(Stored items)
┄┄┄┄┄┄┄┄┄┄
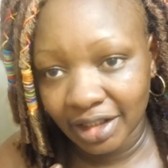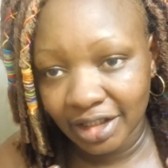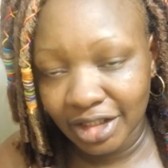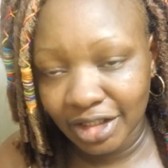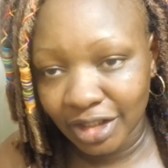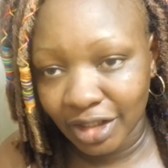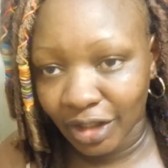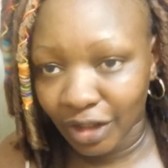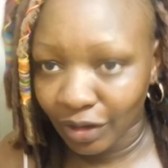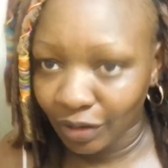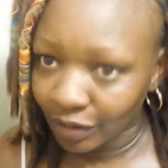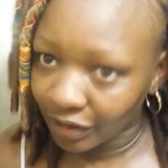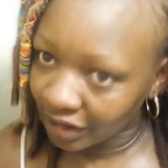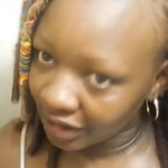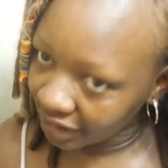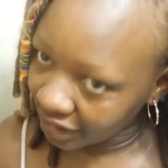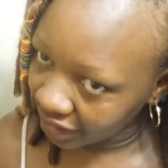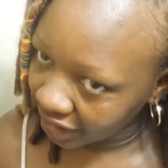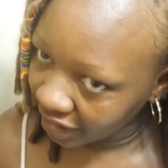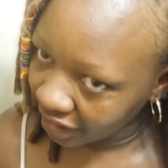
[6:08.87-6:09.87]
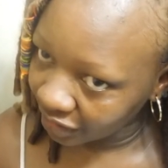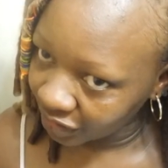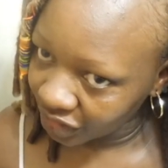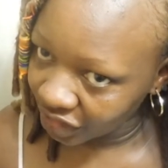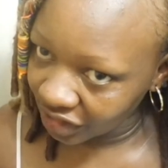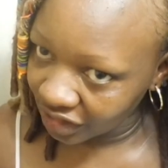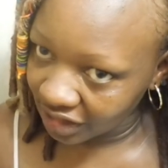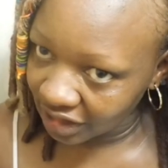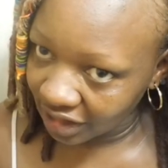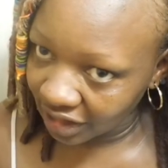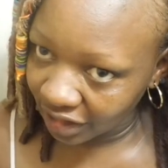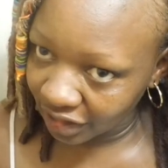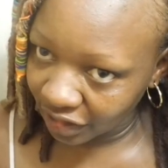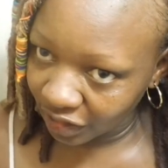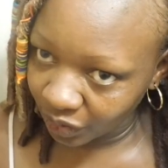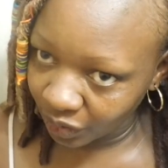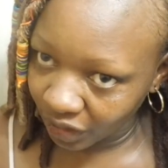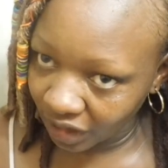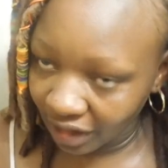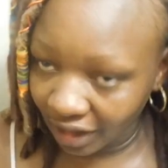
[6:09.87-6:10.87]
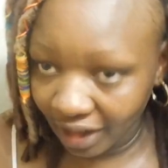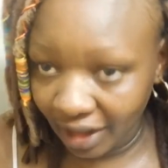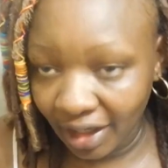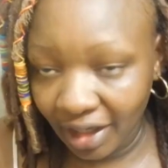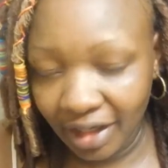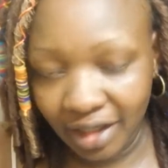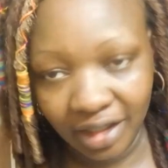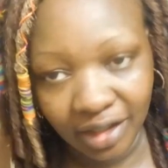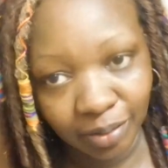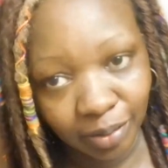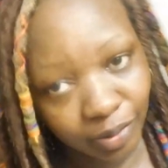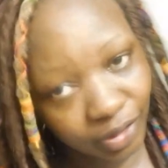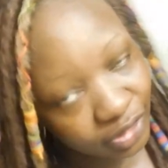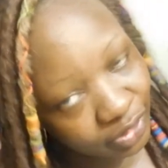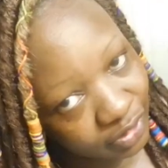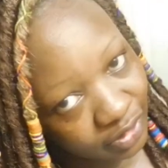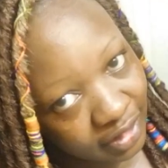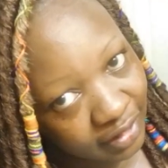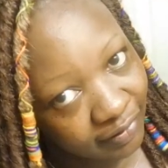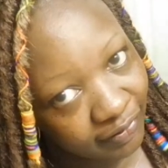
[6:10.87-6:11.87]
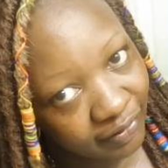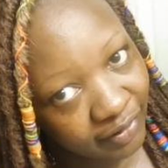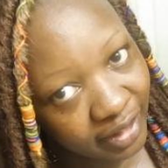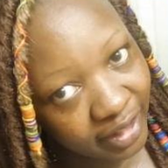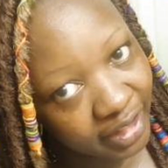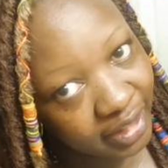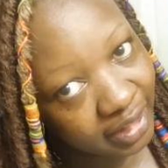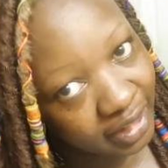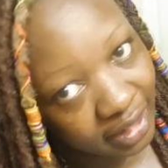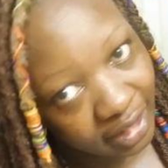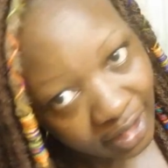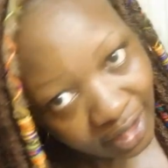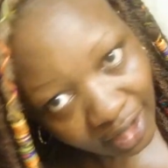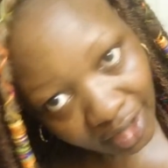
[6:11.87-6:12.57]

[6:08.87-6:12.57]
So, yeah, I was just telling you where I got it, but you can find it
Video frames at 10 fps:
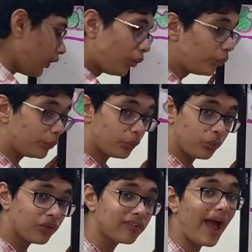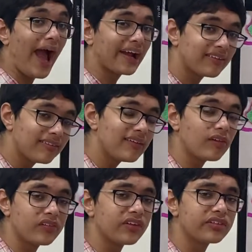whose access
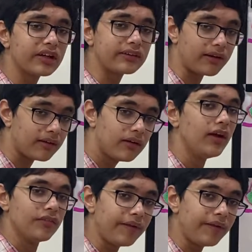is restricted. For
┄┄┄┄┄┄┄┄┄┄
All entries must come back exactly as written, though without their pictures.

▶ **Solution for this task**:
[6:08.87-6:09.87]
[6:09.87-6:10.87]
[6:10.87-6:11.87]
[6:11.87-6:12.57]

[6:08.87-6:12.57]
So, yeah, I was just telling you where I got it, but you can find it
Video frames at 10 fps:
whose access
is restricted. For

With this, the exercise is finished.